I was always half-listening; he never seemed to listen at all. At home, I’d overheard Mama telling Aunt Birdie that Robert Dale was slow because he’d been born while Miss Avie Nell was going through the change. And the word “change,” in that context, struck me as ironically static: Miss Avie Nell, delicate and pensive, barely moved her lips when she spoke, her cultured voice throwing no farther than the edge of the high-floored porch.
I had also heard Aunt Birdie call Big Robert Dale “a rounder,” but I knew what that meant from the way she whispered behind her hand. He seemed younger than Miss Avie Nell, not only because he looked younger: he was tough and tall and there was something profoundly romantic about his swagger and reputation. His dark eyes were inset and hardened by straight black brows that grew from the jut of his deep forehead. His hair was black too, and Miss Avie Nell’s was feathery gray, done up in a bun on her nape.
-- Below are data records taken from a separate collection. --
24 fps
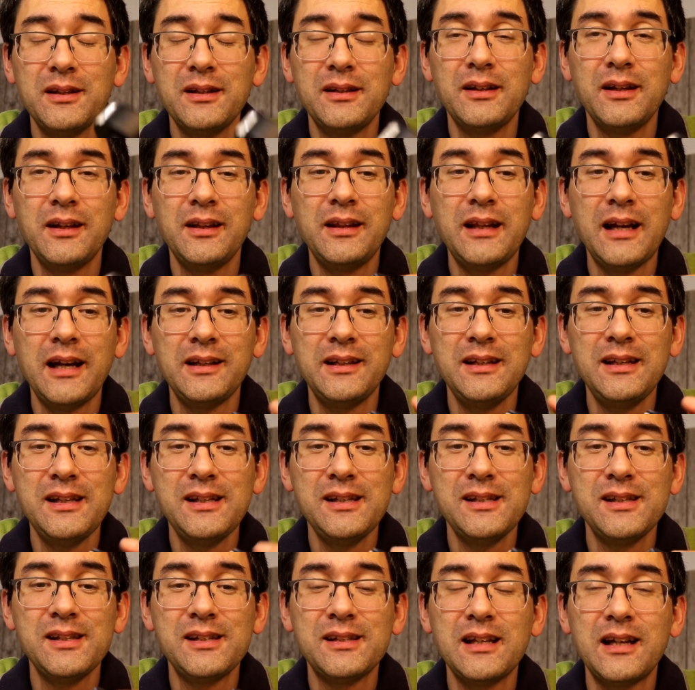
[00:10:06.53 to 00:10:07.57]
and that
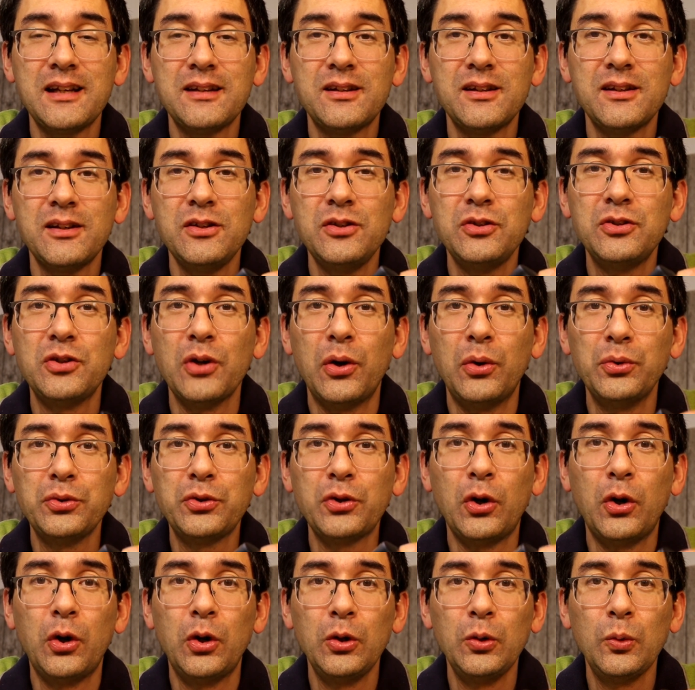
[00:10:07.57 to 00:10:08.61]
is that you
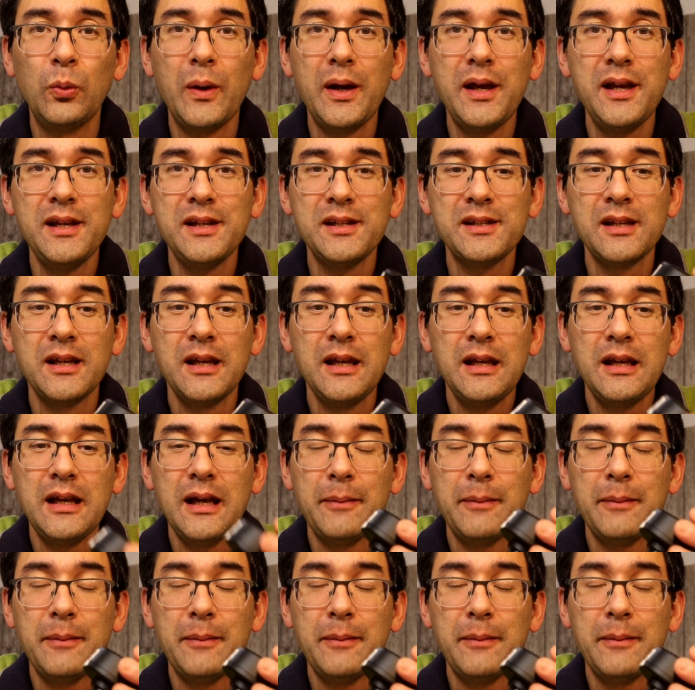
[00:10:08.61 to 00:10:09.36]
don't always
She was smooth and birdlike, elegantly smoking in a wooden slat chaise longue. (The other women were never without a pan of peas to shell or sewing in their laps, but she reclined like an old queen.) The odd pair didn’t fit, seemed mad with one another, and from what was said, I got the impression that whatever had happened to unpair them had happened after Little Robert Dale—junior—was born.
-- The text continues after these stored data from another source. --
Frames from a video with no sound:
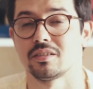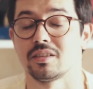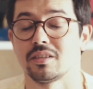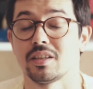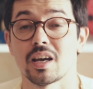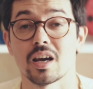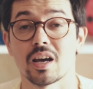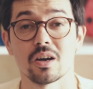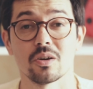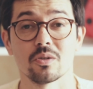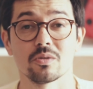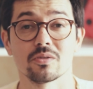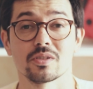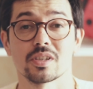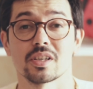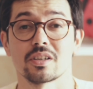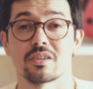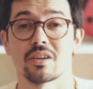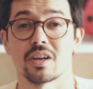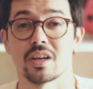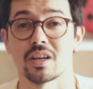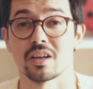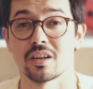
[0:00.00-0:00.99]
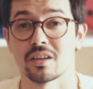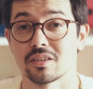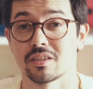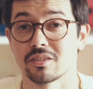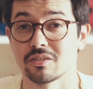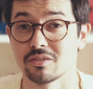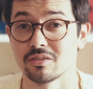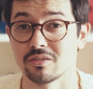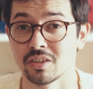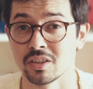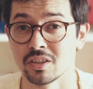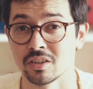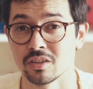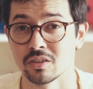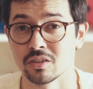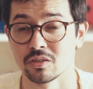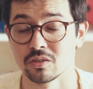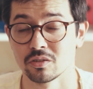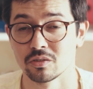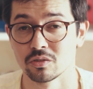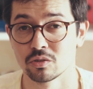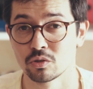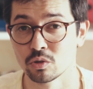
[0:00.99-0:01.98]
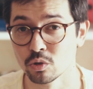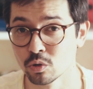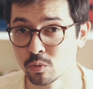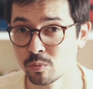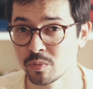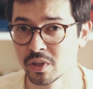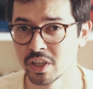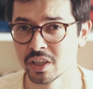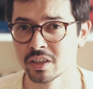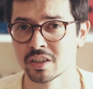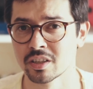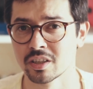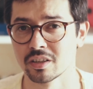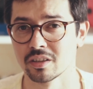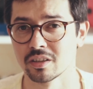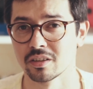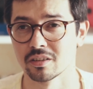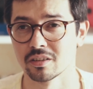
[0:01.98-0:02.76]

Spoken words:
Now there are two big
Big Robert Dale, a successful farmer and turpentine man, was jaded on whiskey, women and work, Miss Avie Nell resigned. Over the years I must have pondered a million times how it all connected, how Little Robert Dale came out of that stale union. A softer version of his deceased daddy, Robert Dale resembled him enough to have earned the name. He never said a word, never did a thing to make me think he was deprived, but I always thought of him as unwanted in that weird family, handed-down child to the virgin Lettie.
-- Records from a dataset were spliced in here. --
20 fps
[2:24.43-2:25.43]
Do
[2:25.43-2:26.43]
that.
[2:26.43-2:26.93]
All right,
And then there was P.W., who came along the summer I turned eight. We met at the Twin Lakes 4-H Camp, twenty miles from home that felt like two-hundred. I was homesick and weary of wet swimsuits on concrete cottage floors, of bunk sleeping, of run-on parties and staying up, of gorging on potato chips from the mess hall venders, and the strict routine of daily craft classes—how to repair electrical cords on lamps and floor fans.